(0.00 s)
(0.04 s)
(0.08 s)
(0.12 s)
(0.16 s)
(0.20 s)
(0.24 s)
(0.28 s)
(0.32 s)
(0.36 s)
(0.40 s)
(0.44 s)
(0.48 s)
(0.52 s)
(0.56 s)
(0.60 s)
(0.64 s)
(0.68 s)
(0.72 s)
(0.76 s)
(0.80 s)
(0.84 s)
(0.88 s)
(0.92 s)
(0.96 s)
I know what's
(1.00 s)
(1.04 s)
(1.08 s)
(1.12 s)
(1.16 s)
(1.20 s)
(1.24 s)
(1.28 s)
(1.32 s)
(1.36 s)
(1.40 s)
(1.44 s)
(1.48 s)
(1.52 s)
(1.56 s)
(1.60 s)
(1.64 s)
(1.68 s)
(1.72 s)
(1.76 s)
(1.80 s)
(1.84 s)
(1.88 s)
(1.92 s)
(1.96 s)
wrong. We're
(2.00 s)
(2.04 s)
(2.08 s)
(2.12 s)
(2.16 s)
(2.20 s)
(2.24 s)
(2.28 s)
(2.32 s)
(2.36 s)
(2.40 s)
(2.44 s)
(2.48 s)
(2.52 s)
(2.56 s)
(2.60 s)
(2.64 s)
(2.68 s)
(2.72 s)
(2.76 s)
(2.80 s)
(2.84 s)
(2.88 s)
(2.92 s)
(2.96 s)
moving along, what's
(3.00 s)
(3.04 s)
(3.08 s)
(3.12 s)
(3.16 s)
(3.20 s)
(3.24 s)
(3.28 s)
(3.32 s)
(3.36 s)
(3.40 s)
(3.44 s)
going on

▶ _WORK REQUEST_
Repeat the entries above exactly, leaving nothing out.

▶ _EXERCISE OUTPUT_
(0.00 s)
(0.04 s)
(0.08 s)
(0.12 s)
(0.16 s)
(0.20 s)
(0.24 s)
(0.28 s)
(0.32 s)
(0.36 s)
(0.40 s)
(0.44 s)
(0.48 s)
(0.52 s)
(0.56 s)
(0.60 s)
(0.64 s)
(0.68 s)
(0.72 s)
(0.76 s)
(0.80 s)
(0.84 s)
(0.88 s)
(0.92 s)
(0.96 s)
I know what's
(1.00 s)
(1.04 s)
(1.08 s)
(1.12 s)
(1.16 s)
(1.20 s)
(1.24 s)
(1.28 s)
(1.32 s)
(1.36 s)
(1.40 s)
(1.44 s)
(1.48 s)
(1.52 s)
(1.56 s)
(1.60 s)
(1.64 s)
(1.68 s)
(1.72 s)
(1.76 s)
(1.80 s)
(1.84 s)
(1.88 s)
(1.92 s)
(1.96 s)
wrong. We're
(2.00 s)
(2.04 s)
(2.08 s)
(2.12 s)
(2.16 s)
(2.20 s)
(2.24 s)
(2.28 s)
(2.32 s)
(2.36 s)
(2.40 s)
(2.44 s)
(2.48 s)
(2.52 s)
(2.56 s)
(2.60 s)
(2.64 s)
(2.68 s)
(2.72 s)
(2.76 s)
(2.80 s)
(2.84 s)
(2.88 s)
(2.92 s)
(2.96 s)
moving along, what's
(3.00 s)
(3.04 s)
(3.08 s)
(3.12 s)
(3.16 s)
(3.20 s)
(3.24 s)
(3.28 s)
(3.32 s)
(3.36 s)
(3.40 s)
(3.44 s)
going on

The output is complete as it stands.